+++ GIVEN RECORDS +++

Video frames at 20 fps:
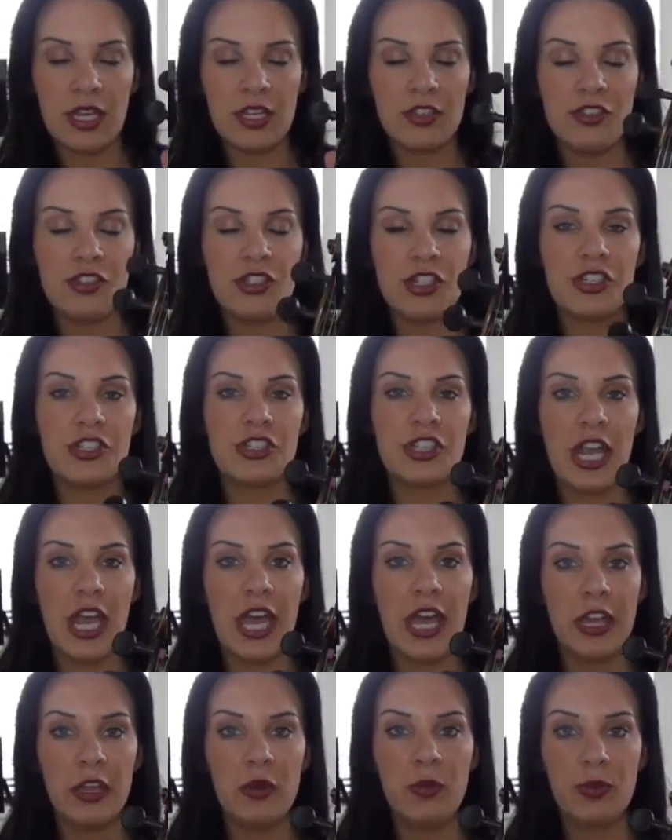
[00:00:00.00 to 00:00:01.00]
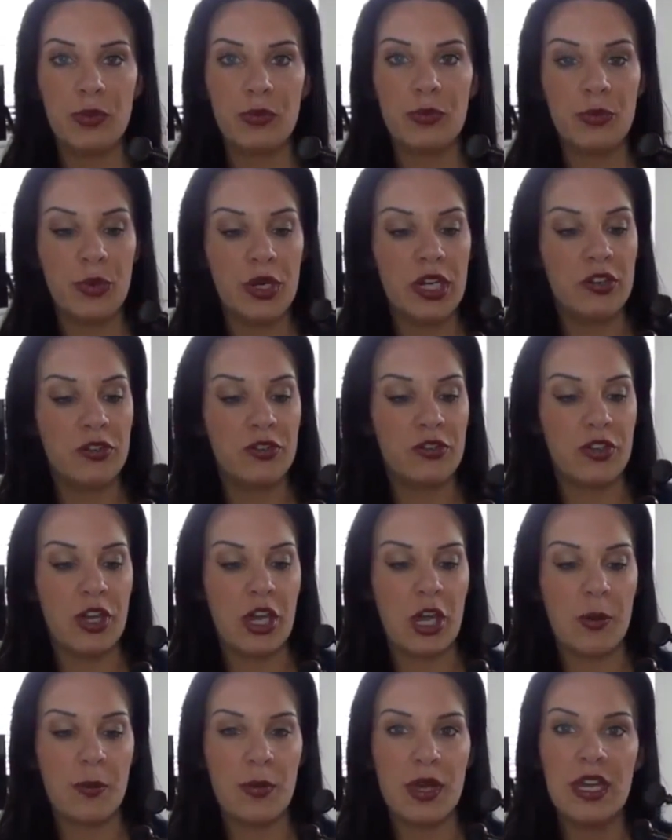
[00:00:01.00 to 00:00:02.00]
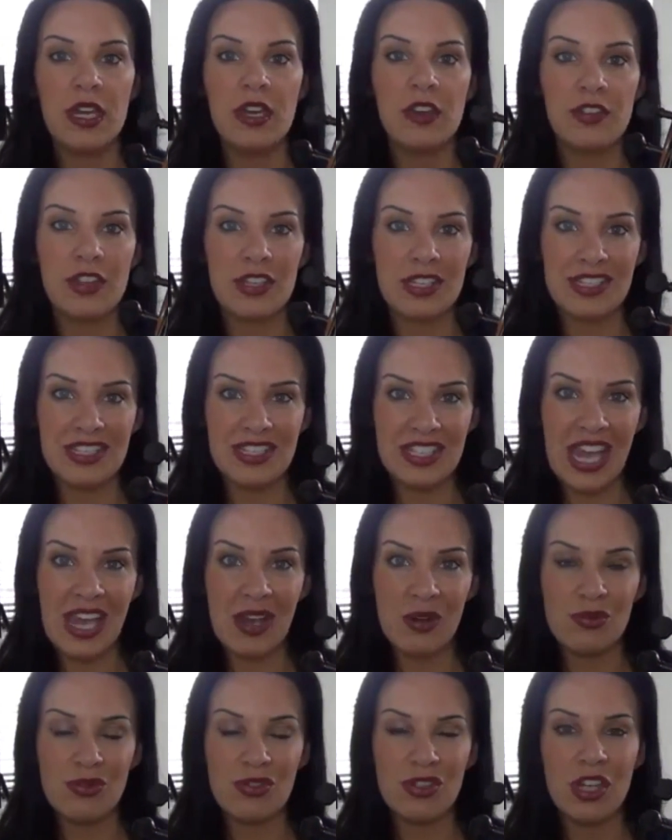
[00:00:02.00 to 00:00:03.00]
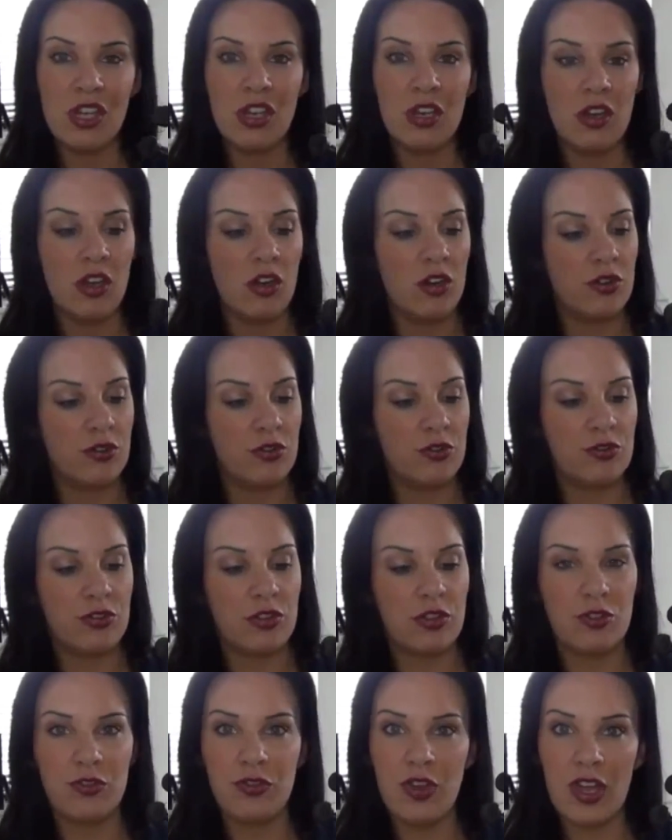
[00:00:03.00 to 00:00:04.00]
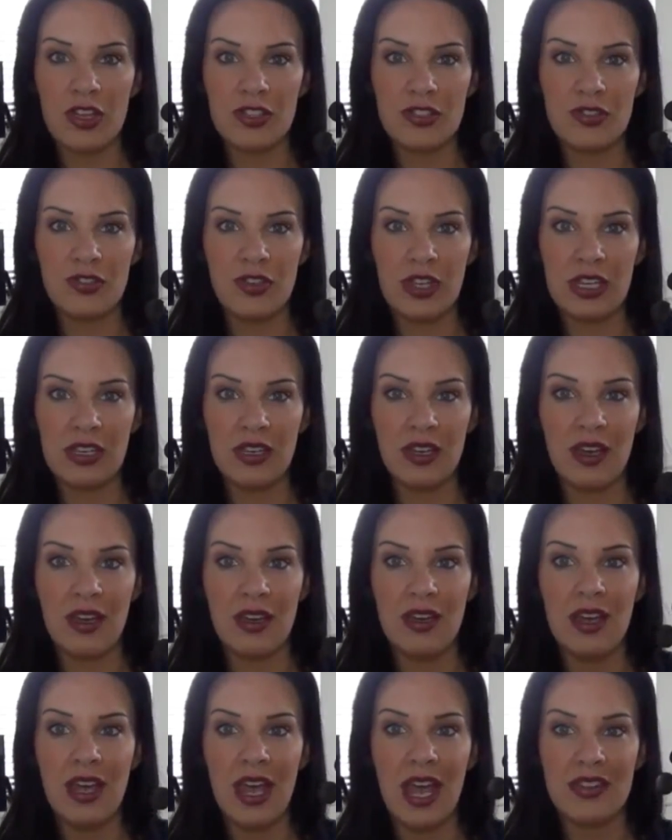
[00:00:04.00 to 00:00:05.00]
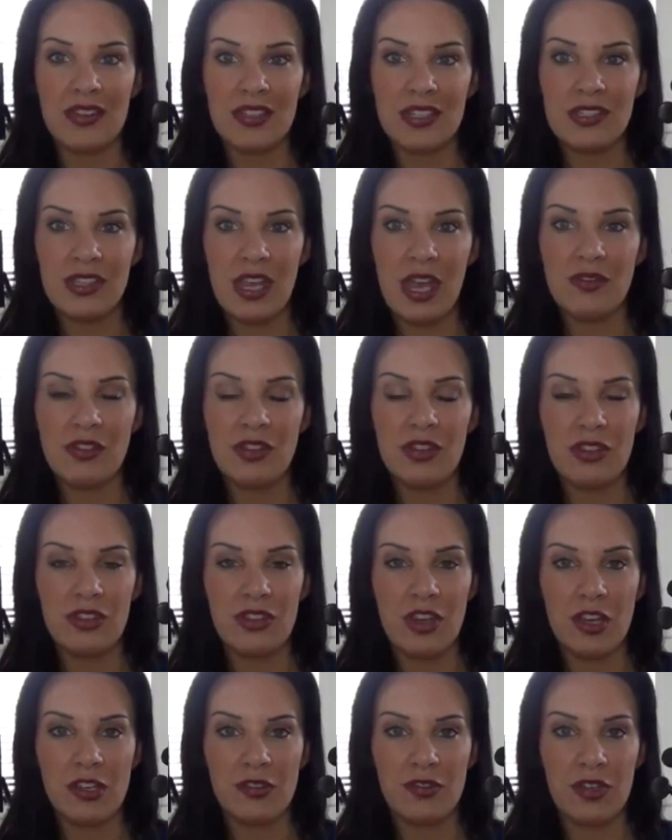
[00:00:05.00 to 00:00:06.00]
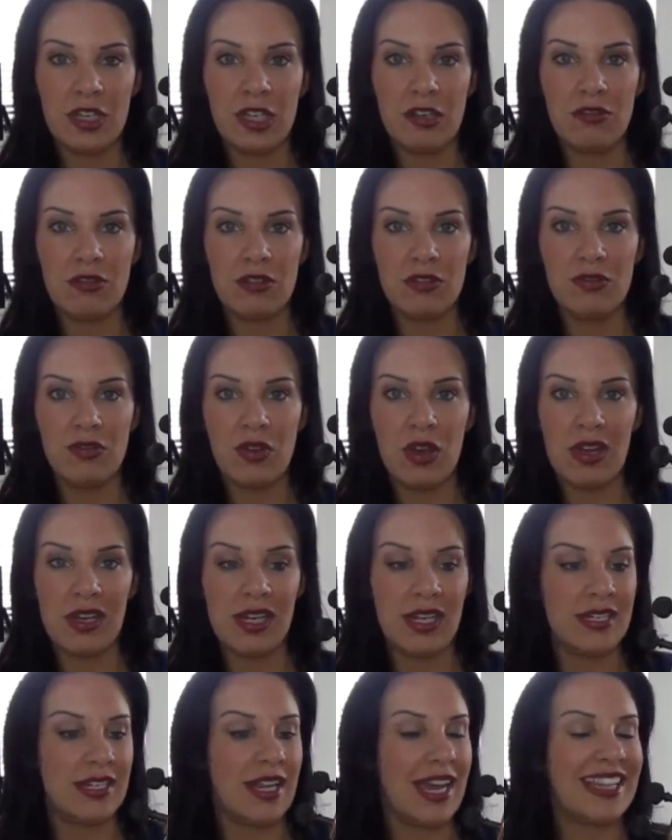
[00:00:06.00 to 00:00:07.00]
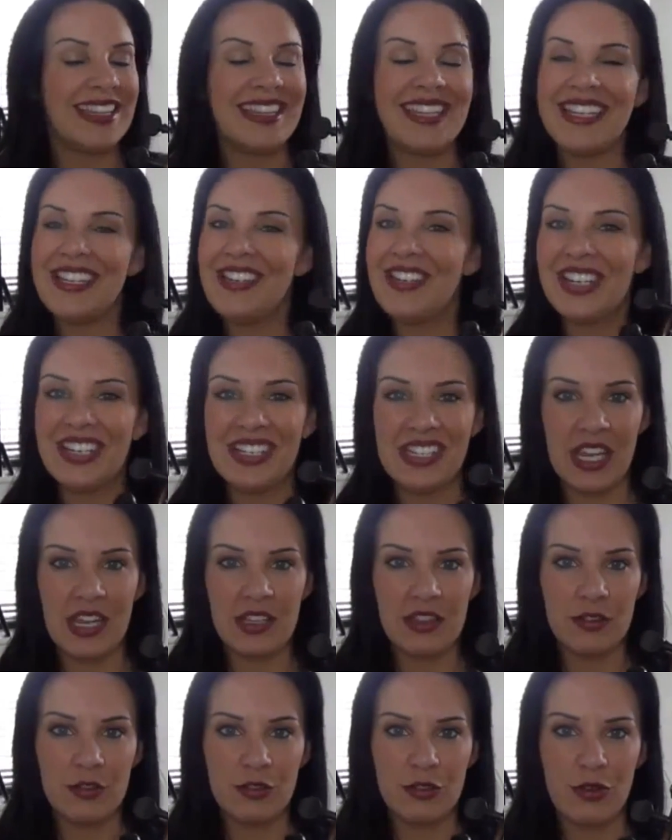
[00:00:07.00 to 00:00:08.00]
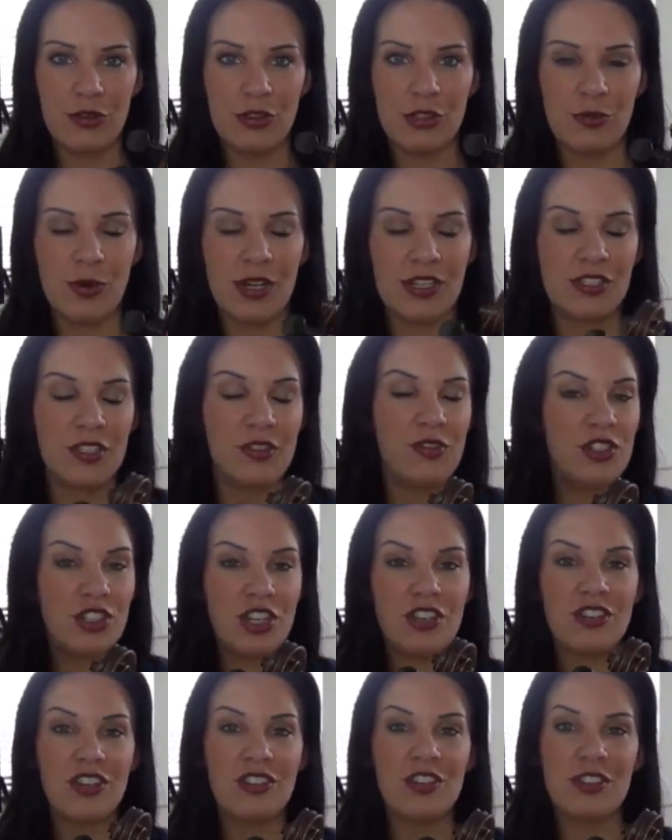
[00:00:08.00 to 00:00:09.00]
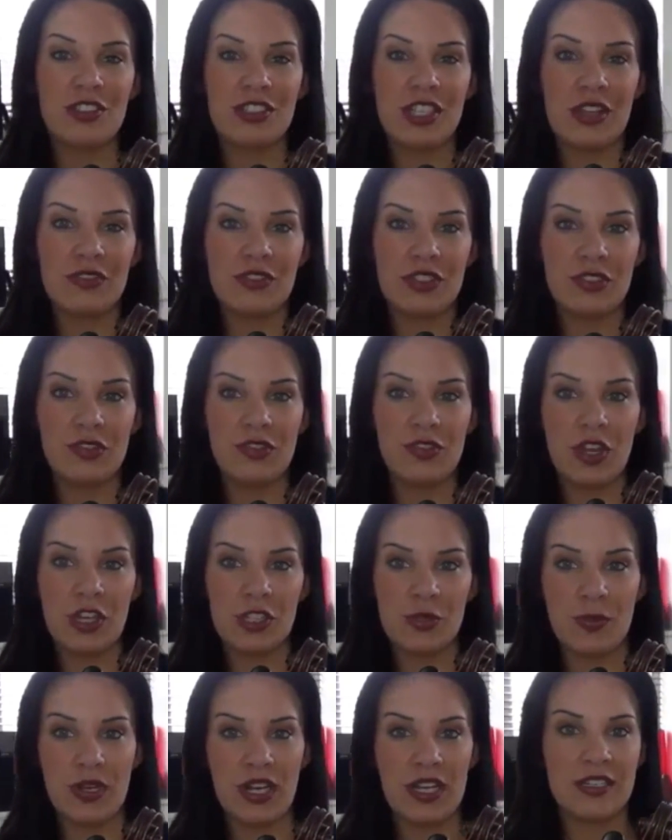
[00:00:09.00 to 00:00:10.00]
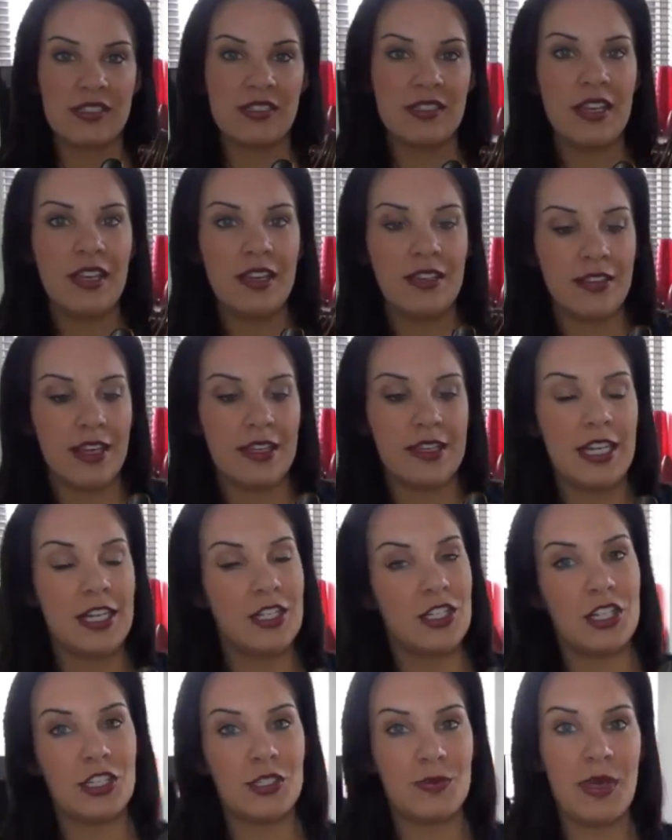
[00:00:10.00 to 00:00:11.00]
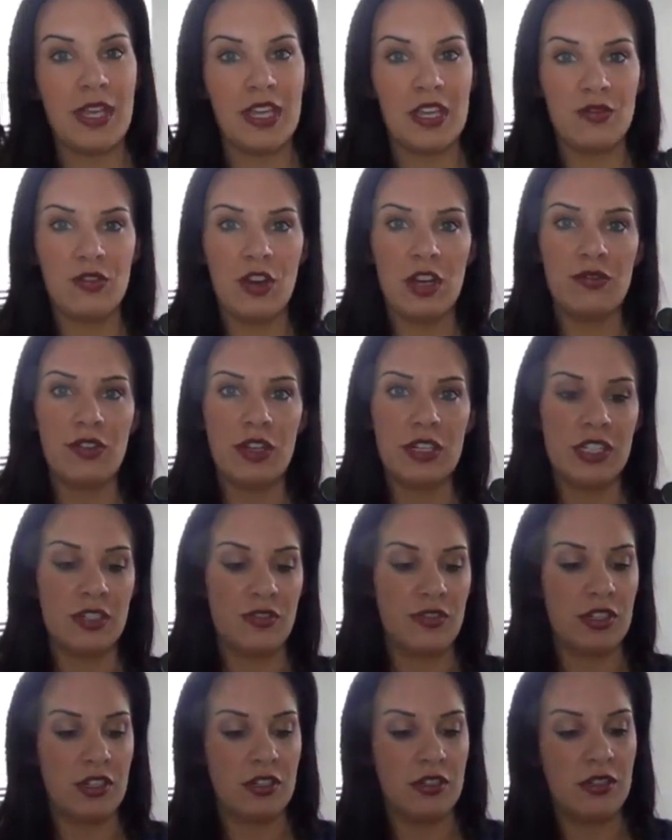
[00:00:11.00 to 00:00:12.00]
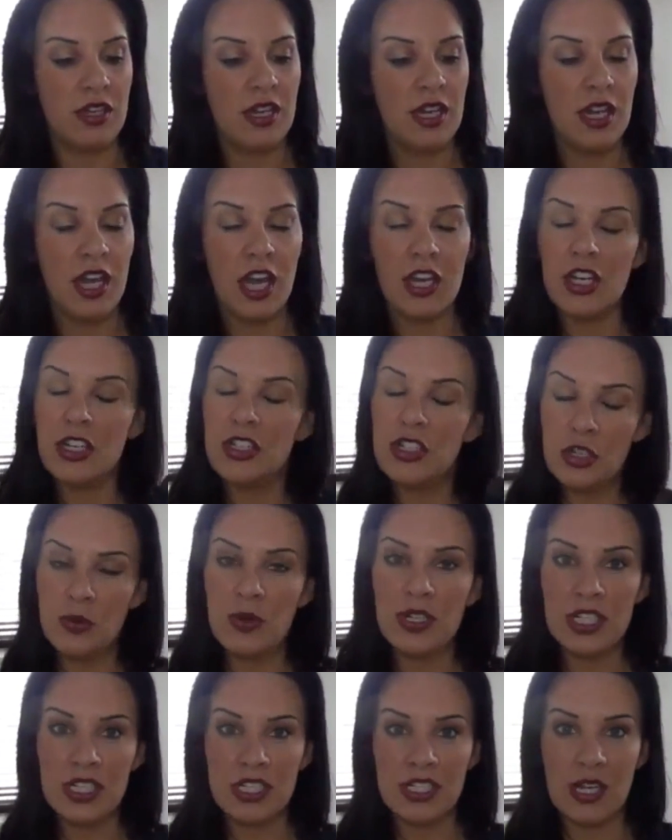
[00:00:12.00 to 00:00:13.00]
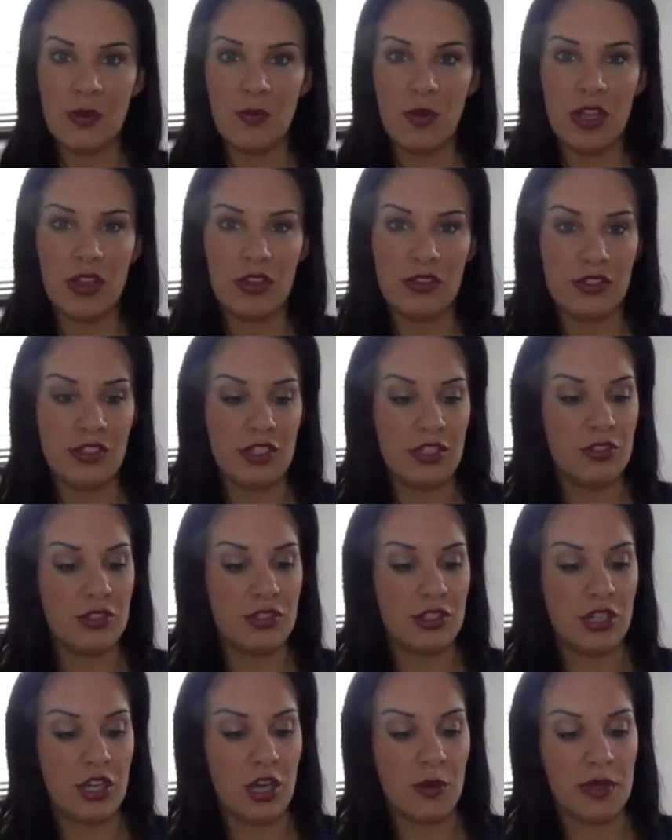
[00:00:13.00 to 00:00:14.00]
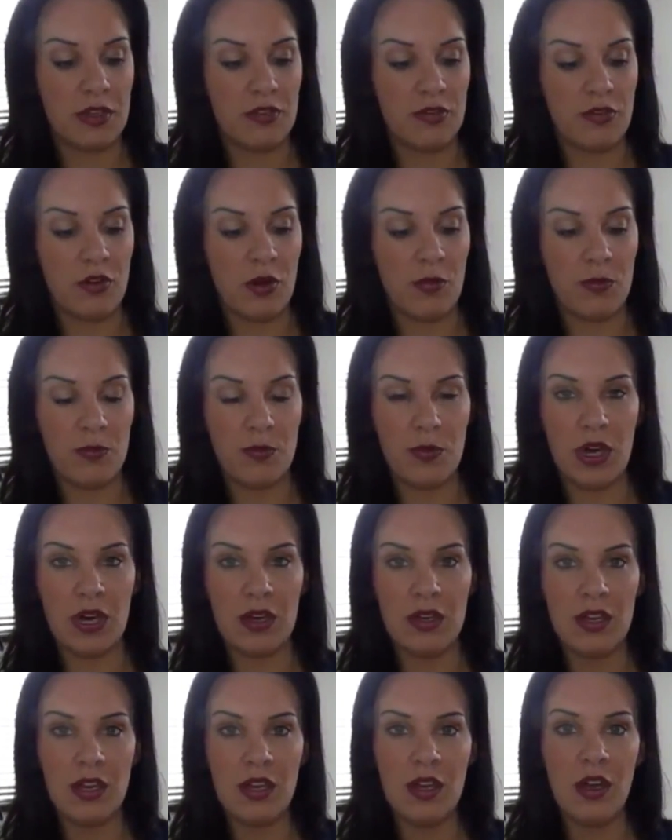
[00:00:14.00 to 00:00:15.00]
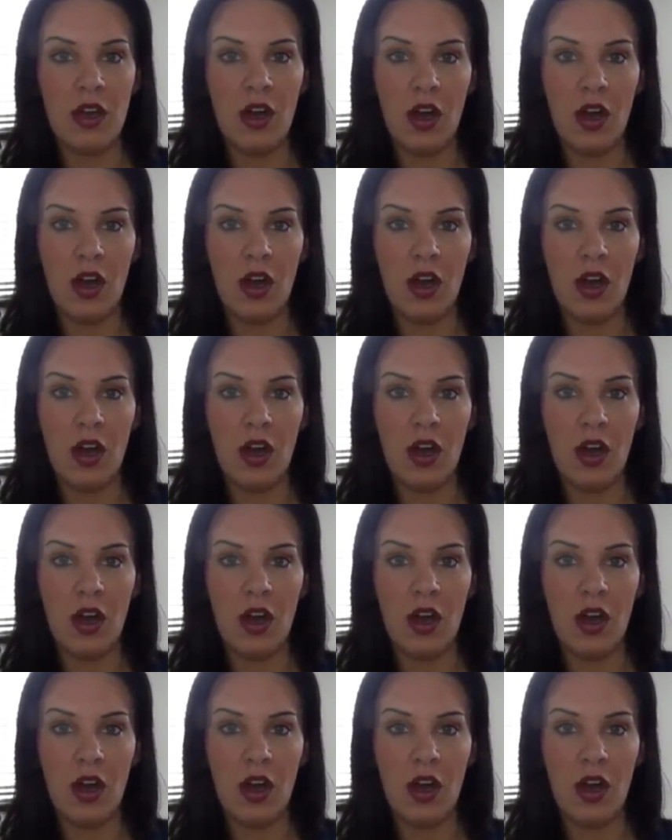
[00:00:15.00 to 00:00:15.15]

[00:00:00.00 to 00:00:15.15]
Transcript: there can just help reaffirm the sound of the first finger and the sound of the third finger on the violin, and then you can take those dots away. So if you don't know those sounds in the first place, then it does make it very, very difficult. And I do understand where those teachers are coming from, but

+++

YOUR TASK:
Exact reproduction of the entries above is required, with pictures excluded.

WRITTEN RESPONSE:
Video frames at 20 fps:
[00:00:00.00 to 00:00:01.00]
[00:00:01.00 to 00:00:02.00]
[00:00:02.00 to 00:00:03.00]
[00:00:03.00 to 00:00:04.00]
[00:00:04.00 to 00:00:05.00]
[00:00:05.00 to 00:00:06.00]
[00:00:06.00 to 00:00:07.00]
[00:00:07.00 to 00:00:08.00]
[00:00:08.00 to 00:00:09.00]
[00:00:09.00 to 00:00:10.00]
[00:00:10.00 to 00:00:11.00]
[00:00:11.00 to 00:00:12.00]
[00:00:12.00 to 00:00:13.00]
[00:00:13.00 to 00:00:14.00]
[00:00:14.00 to 00:00:15.00]
[00:00:15.00 to 00:00:15.15]

[00:00:00.00 to 00:00:15.15]
Transcript: there can just help reaffirm the sound of the first finger and the sound of the third finger on the violin, and then you can take those dots away. So if you don't know those sounds in the first place, then it does make it very, very difficult. And I do understand where those teachers are coming from, but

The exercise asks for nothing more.